*** SUPPLIED MATERIAL ***

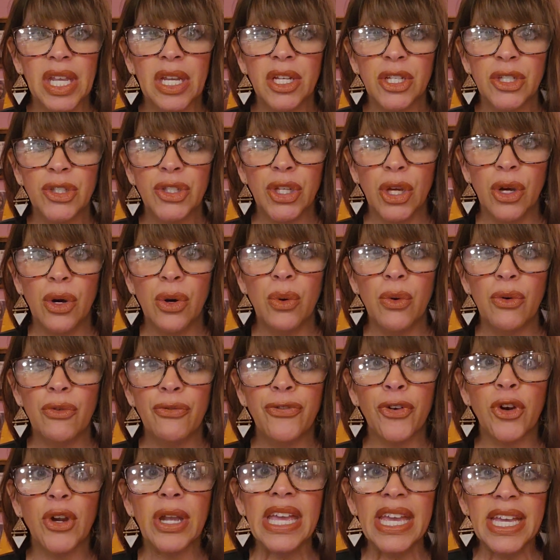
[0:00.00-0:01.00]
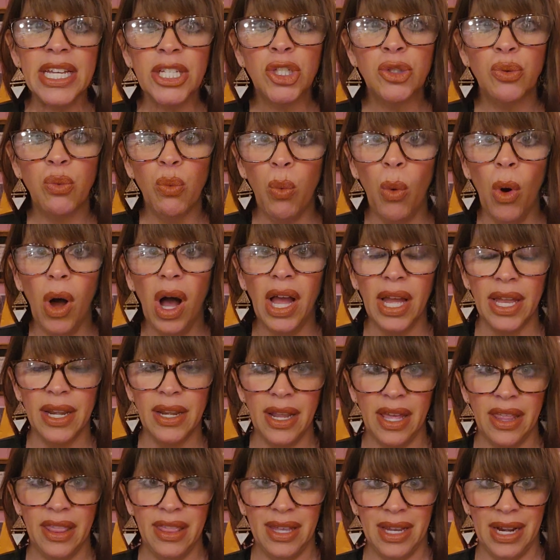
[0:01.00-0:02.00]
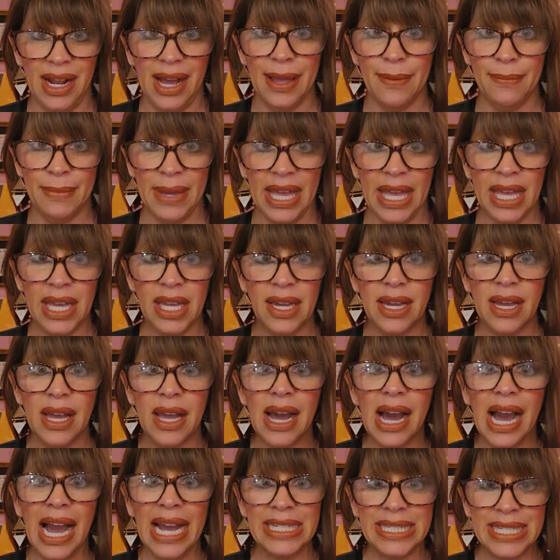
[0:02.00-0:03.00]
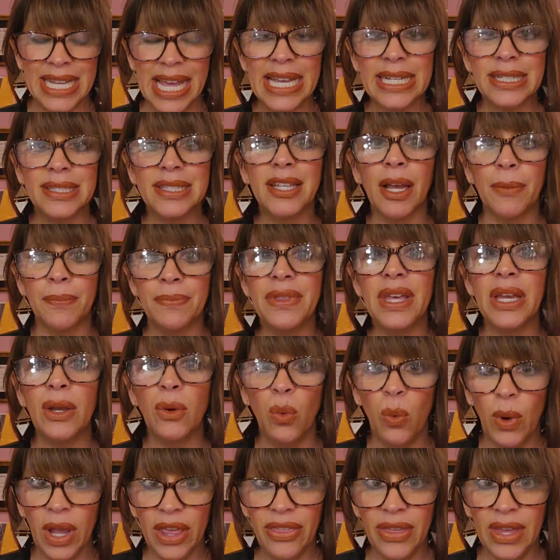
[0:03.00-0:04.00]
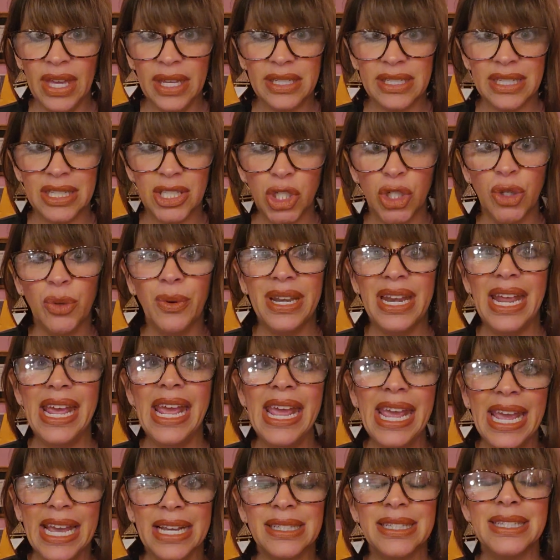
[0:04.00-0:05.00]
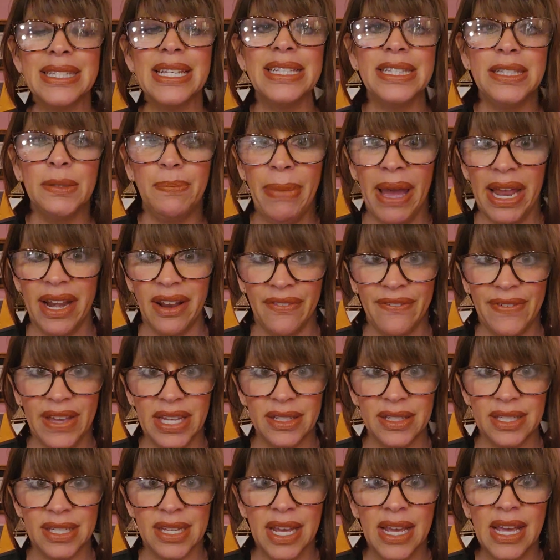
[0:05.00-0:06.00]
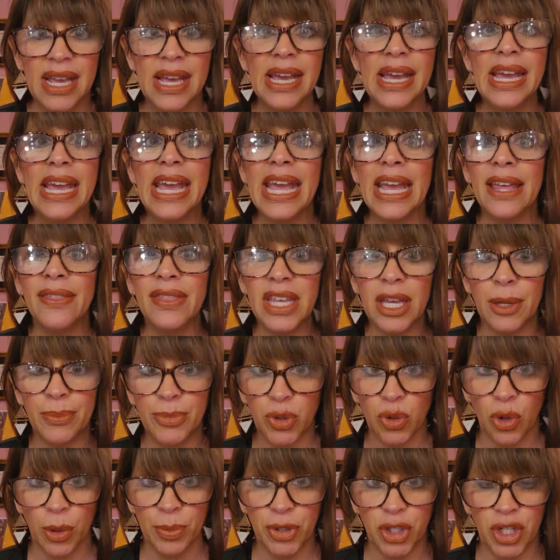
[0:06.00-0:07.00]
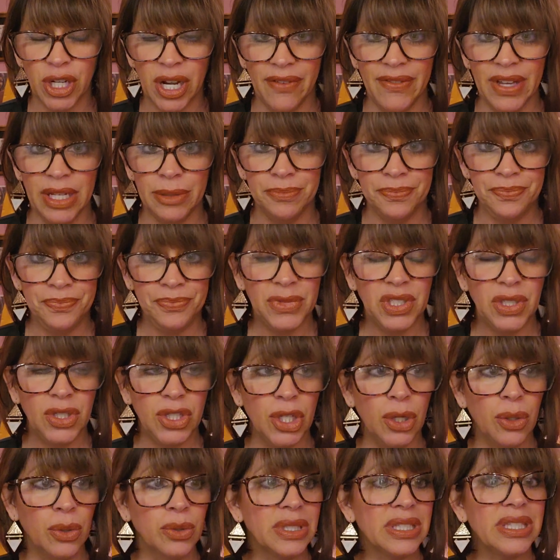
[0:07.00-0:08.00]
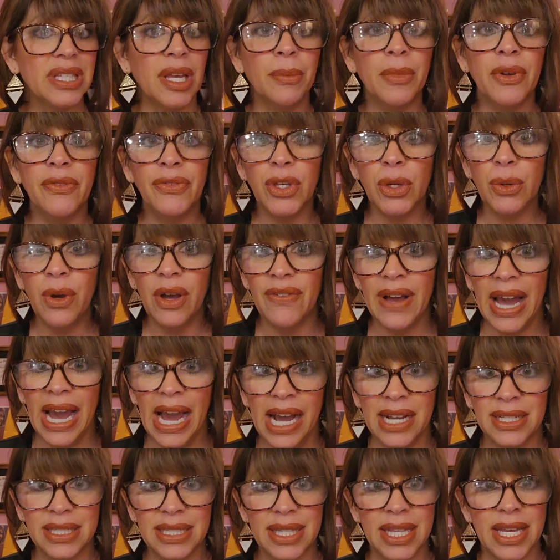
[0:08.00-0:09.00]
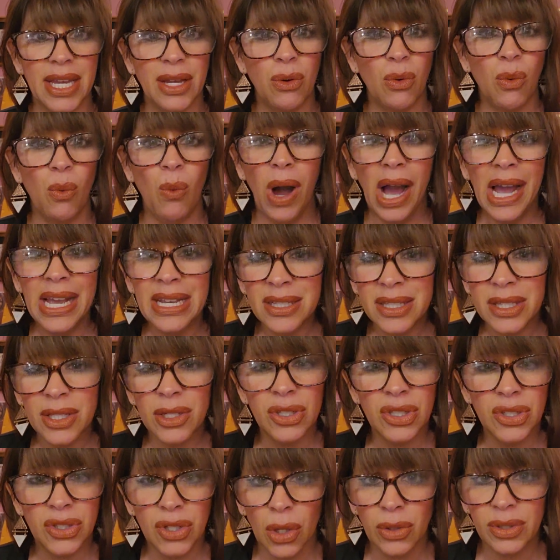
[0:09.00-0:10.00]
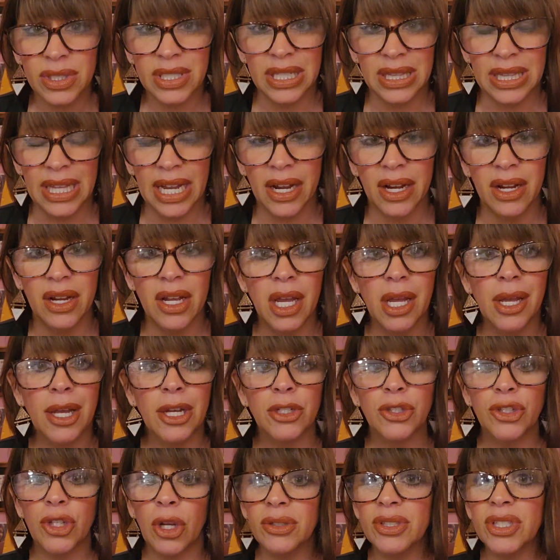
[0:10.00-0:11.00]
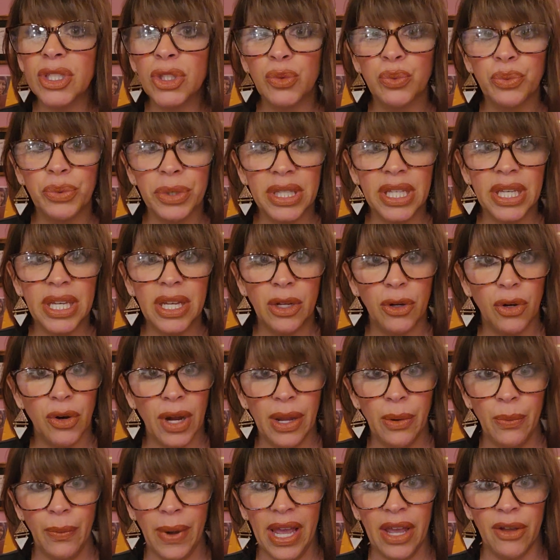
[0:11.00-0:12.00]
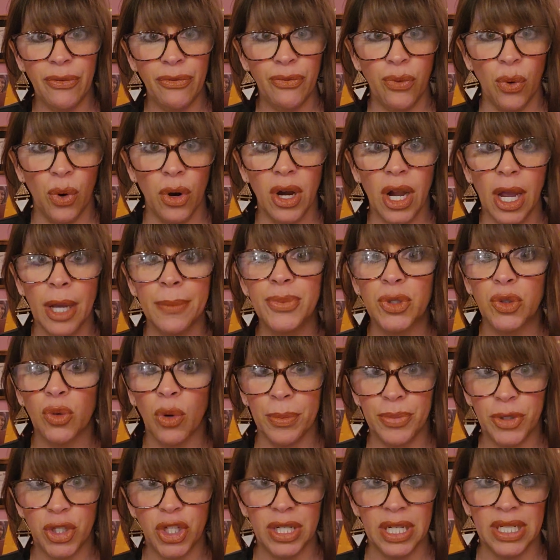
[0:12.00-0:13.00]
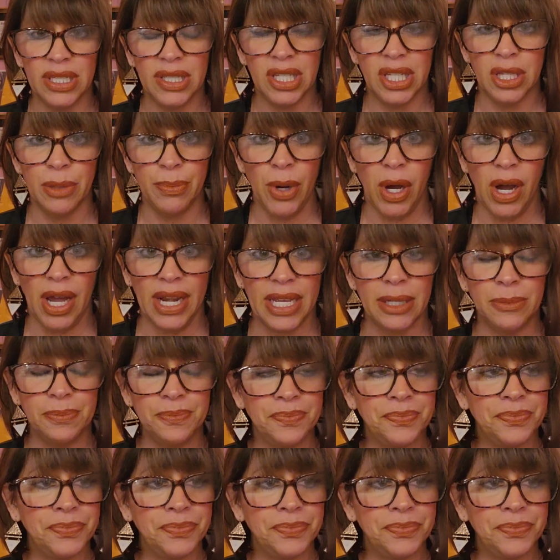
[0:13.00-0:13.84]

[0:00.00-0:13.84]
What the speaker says: So for each one that I make, I take something with it to enhance its benefit and the absorption of it. So some of you have asked, like, why is there salt in there? Salt is really great way for absorption into the body.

*** End of SUPPLIED MATERIAL ***

Leaving out every picture, copy exactly the lines from the one that contains "[0:01.00-0:02.00]" through the end of the entries above.

- [ANSWER SPACE]
[0:01.00-0:02.00]
[0:02.00-0:03.00]
[0:03.00-0:04.00]
[0:04.00-0:05.00]
[0:05.00-0:06.00]
[0:06.00-0:07.00]
[0:07.00-0:08.00]
[0:08.00-0:09.00]
[0:09.00-0:10.00]
[0:10.00-0:11.00]
[0:11.00-0:12.00]
[0:12.00-0:13.00]
[0:13.00-0:13.84]

[0:00.00-0:13.84]
What the speaker says: So for each one that I make, I take something with it to enhance its benefit and the absorption of it. So some of you have asked, like, why is there salt in there? Salt is really great way for absorption into the body.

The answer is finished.